Halves prices fall as demand lags 

May 6, 2024

Prices for assessed halves fell in the global pecan market during the week ending on Monday on tepid demand. 

Trade activity was thin throughout the April 29-May 6 assessment period. Fancy Jr Mam H and Fancy Mam H lost 3 cents and 6 cents, respectively. Fancy Lge Pcs gave up a penny, while Fancy Med Pcs climbed 4 cents. 

Tell me more: The Fancy Jr Mam H’s current month average price on Tuesday matched its weekly assessed price of $4.57/lb FOB Texas, down 3 cents from its monthly average price in March and April. The item has failed to strengthen despite accounts from several shellers that its supply is running low. 

One sheller said the tight supply of Fancy Jr Mam H – and an apparent glut of large and extra-large pieces – was the result of lower-quality inshell this year, which is breaking into more pieces when shelled.  

“The inshell is coming in with a much drier composition, so it breaks more easily and creates more pieces,” a sheller in Mexico said on Friday.   

Most years, the sheller gets 77% halves and 10% pieces from their shelling process.
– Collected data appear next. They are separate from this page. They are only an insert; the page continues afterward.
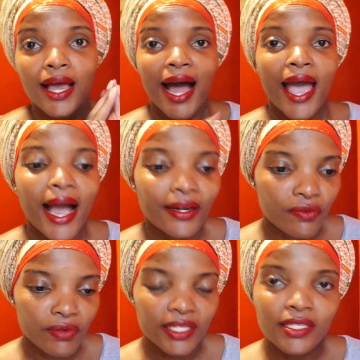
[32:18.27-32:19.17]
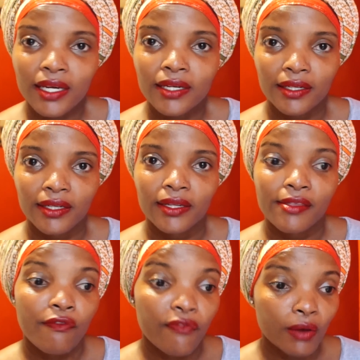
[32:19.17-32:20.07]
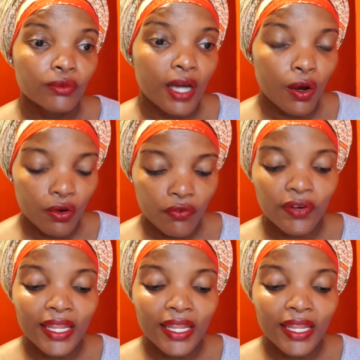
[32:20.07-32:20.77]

I had written the founder of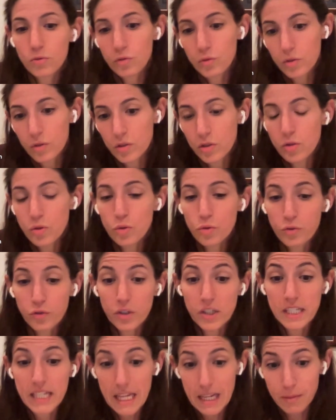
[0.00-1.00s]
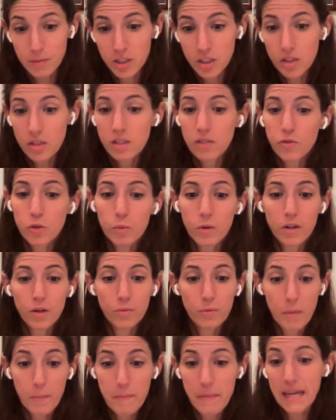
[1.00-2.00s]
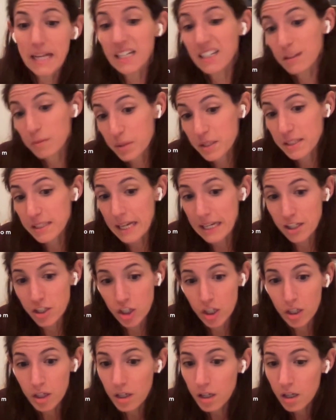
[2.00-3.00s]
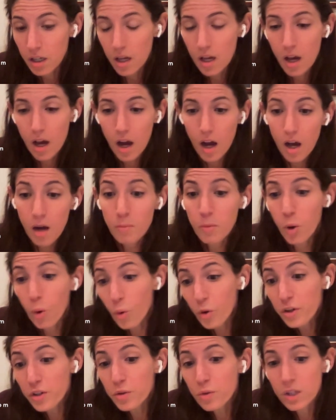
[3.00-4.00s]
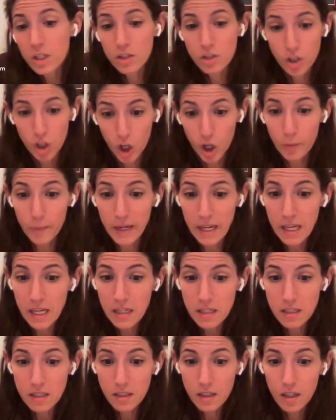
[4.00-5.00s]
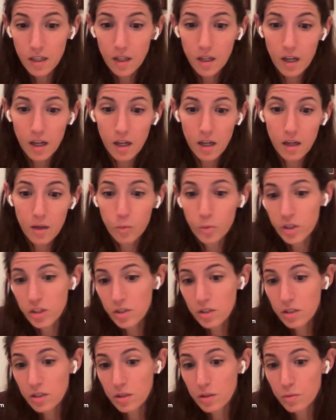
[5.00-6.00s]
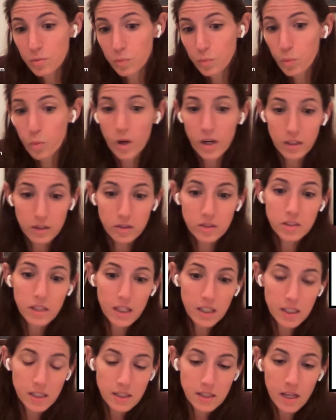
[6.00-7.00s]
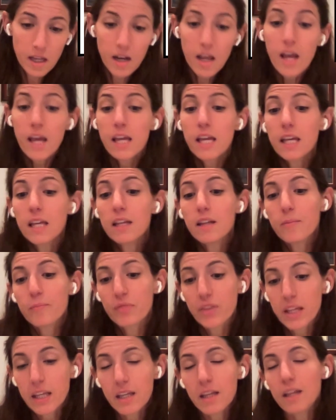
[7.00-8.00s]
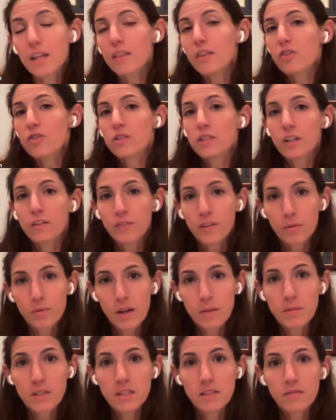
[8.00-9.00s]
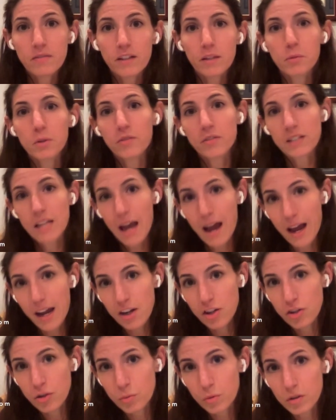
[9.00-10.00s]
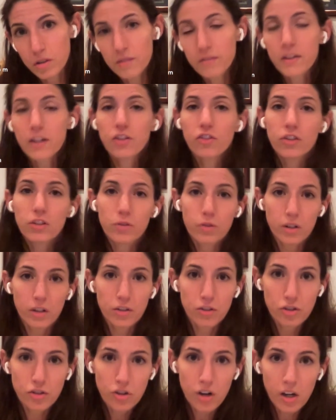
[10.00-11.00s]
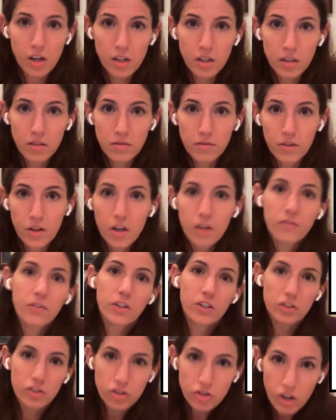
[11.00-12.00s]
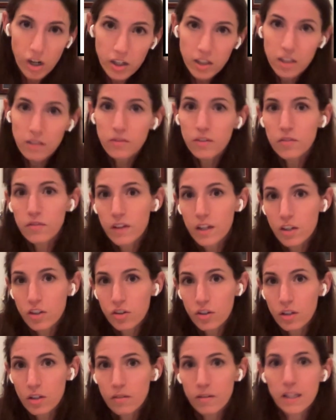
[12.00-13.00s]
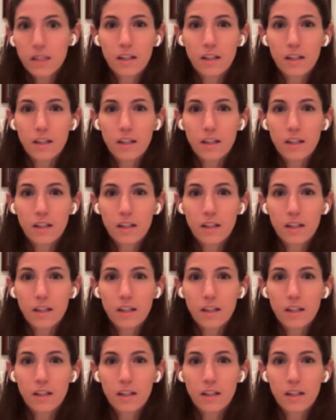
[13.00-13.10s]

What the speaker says: sue for damages if you want to remain in possession, or you can terminate, which is what it looks like it did. There's different remedies available if it's actual eviction or constructive. For constructive eviction, right,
This year, they have been averaging 70% halves and 14% pieces. 

Underscoring the glut of pieces, Fancy Med Pcs has been running at a discount to Fancy Jr Mam H most of this crop year after trading at a premium last crop year. 

In Europe, spot demand in the seaborne market was weak due to inflation and buyers’ comparison of the higher-priced nuts to lower-priced competitors such as almonds and macadamias, a Dutch broker said on Wednesday.   

“Pecans are right now as expensive as macadamias, so you see people choosing other nuts,” the broker said. 

Still, kernel shipments to Europe are up. U.S. pecan kernel exports to Europe rose 133% to 14 million inshell-equivalent lbs in Q1 2024 compared with the same period last year, according to a review of data from the USDA’s Foreign Agricultural Service (FAS).  

In the inter-sheller market, trade was active, sources said.  

A U.S. sheller purchased two containers of various sizes of Argentinian-origin pieces at $4.25/lb DAP Texas. The sheller said they planned to roast the pieces.  

Additional trades and offers were reported at lower levels in the inter-sheller market. Also, South African sellers confirmed that U.S. shellers had also reached out to them in hopes of getting them to sell shelled or inshell material for cheaper prices than they can get it for in North America.  

“If shellers can’t buy pieces here at a reasonable price, they are going to look to South Africa and Argentina,” said a second U.S. sheller on Monday. “They will get new crop at a price that makes sense for them.” 


The assessed W Wichita price fell below $3.40/lb delivered Texas for the first time since March 8 as more shellers appear reluctant to pay the prices that growers are offering. There were four reported offers of W Schley from $3.40-3.50/pt FOB Mexico and from $3.40-3.50/pt FOB Texas, but no reported sales.  

Stratamarkets assessed W Wichita at $3.39/pt CNF Texas, down a penny from last week, following five weeks of the items being assessed at the same level. The Fancy Jr Mam H premium to W Wichita fell to $1.18/lb, below its 24-week average.  

In South Africa, inshell sales have been practically nonexistent the past few weeks as China, the country’s biggest customer, is still working through its stocks of U.S. and Mexican inshell purchased earlier in the crop year.  

Chinese brokers and wholesales still have more than 8 million lbs of inshell pecans on hand as demand at the retail level has been weak, a South African source said on Monday. 

When Chinese buyers do inquire for South African origin inshell, they are asking for lower levels, possibly fueled by sales to the country from Mexico, where a buyer was able to purchase 660,000 lbs of inshell for $3.60/pt, about 10 percent less than current South African offer prices.   “They are able to offer better prices than we can,” said the South African grower.